I’ve been reading Seibel‘s Coders at Work, a series of interviews with various venerable hacker types. It’s fun!
Seibel often steers the conversation to a few clearly prepared questions. This seems to be a nice strategy, it realigns the interview and keeps it going when someone is banging on about his pet project, and it means we often get several opinions on a topic. One of the stock questions is, “what’s the worst bug you’ve had to deal with?”. Here’s one of mine.
I was part of a small team writing the garbage collector for a new implementation of the Dylan language. Our garbage collector was soft-realtime (pauses for GC for interactive programs were comparable to pauses due to page faults), generational copying, with a read-barrier, implemented on stock hardware and on multiprocessor machines. 32-bit Intel, 64-bit Alpha, 32- or 64-bit MIPS, SPARC (and probably more, I forget).
Our client were the compiler group. They were implementing the compiler for Dylan, and they had to integrate our garbage collector with their runtime. Lots of meetings about object layouts, header formats, hash tables, multithreaded stack allocation, that sort of thing.

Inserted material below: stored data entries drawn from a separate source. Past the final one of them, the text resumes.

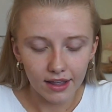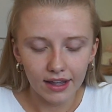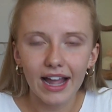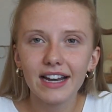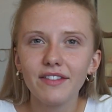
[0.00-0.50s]

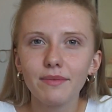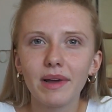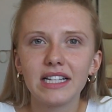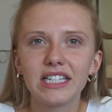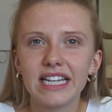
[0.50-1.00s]
kind of in
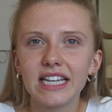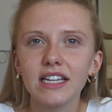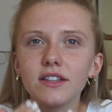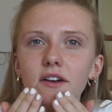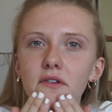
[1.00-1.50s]
my
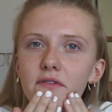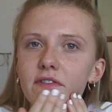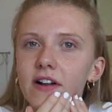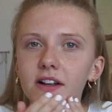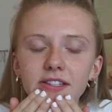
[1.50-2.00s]
T-zone
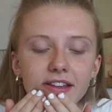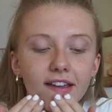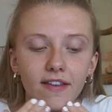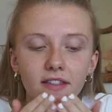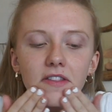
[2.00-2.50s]
first
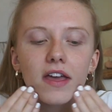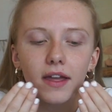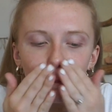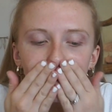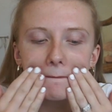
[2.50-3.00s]
and
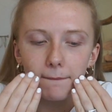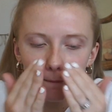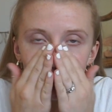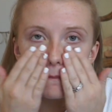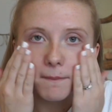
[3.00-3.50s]
then
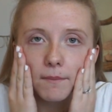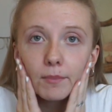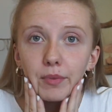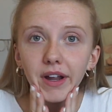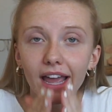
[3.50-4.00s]

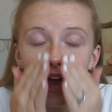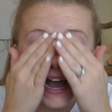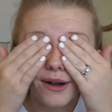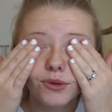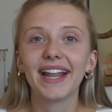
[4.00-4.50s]
bring it
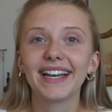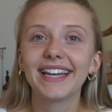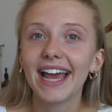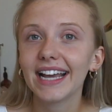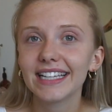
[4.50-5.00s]
out. Okay,
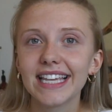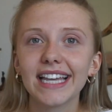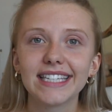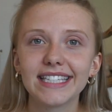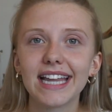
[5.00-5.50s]
next
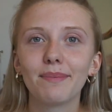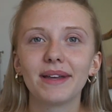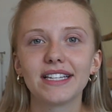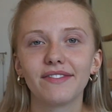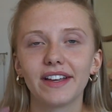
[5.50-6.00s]
step
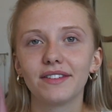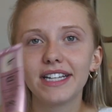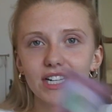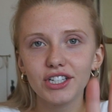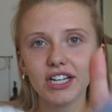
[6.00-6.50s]
is
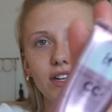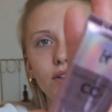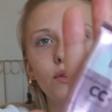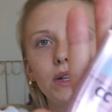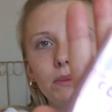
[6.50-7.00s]
foundation.
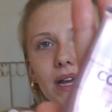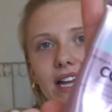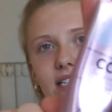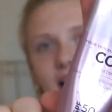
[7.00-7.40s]
Nolan picked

The compiler development was (finally) going through a bootstrapping phase. The compiler was being used to compile itself (previously the compiler was compiled using a version of Dylan that was “hosted” on a Common Lisp implementation). This was a troublesome phase. Compiling the compiler was typically done overnight, it took several hours. There was a change in the semantics of multimethod dispatch (I think), and it was important to get the first self-hosted implementation of the compiler with the new semantics out to the people using the compiler, so they didn’t accidentally write code to the old semantics.
The overnight compile was usually done on the dual processor SPARC. Unfortunately the overnight compile had stopped. At an assertion in the garbage collector. After running for several hours. It wasn’t really feasible to restart the compilation, I would be on the bus home before it hit the assertion again. And maybe it was due to some thread scheduling that only became a problem on a multiprocessor machine. The assert looked fine. It was checking that some value only increased monotonically. After some time thinking about in our group, we realised that the assert was fine, unless we were on a multiprocessor machine. I think the assertion was outside of a monitored block or something like that. The rest of the code (we reasoned) was fine. So the code was right, but the assertion was wrong.

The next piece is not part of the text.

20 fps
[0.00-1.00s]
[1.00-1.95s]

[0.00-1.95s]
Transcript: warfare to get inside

We could edit the assertion out and ship a new release over to the compiler group. They would integrate the new release and it would be fine the next day. What about all those people in the US that wanted to use the new compiler when they woke later today? They couldn’t wait that long.
We patched the live binary. The overnight compile had stopped at this assertion and was showing it in the debugger. We looked up the NOP instruction in the architecture manuals and poked it in at the location where the assertion branched (or did it trap into the debugger? I forget). So now the assertion never fired. We let the debugger continue the process, and the compile ran fine with no garbage collection problems and finished a couple of hours later. Everyone could use the new compiler today!
This was not a problem that could have been fixed by using print.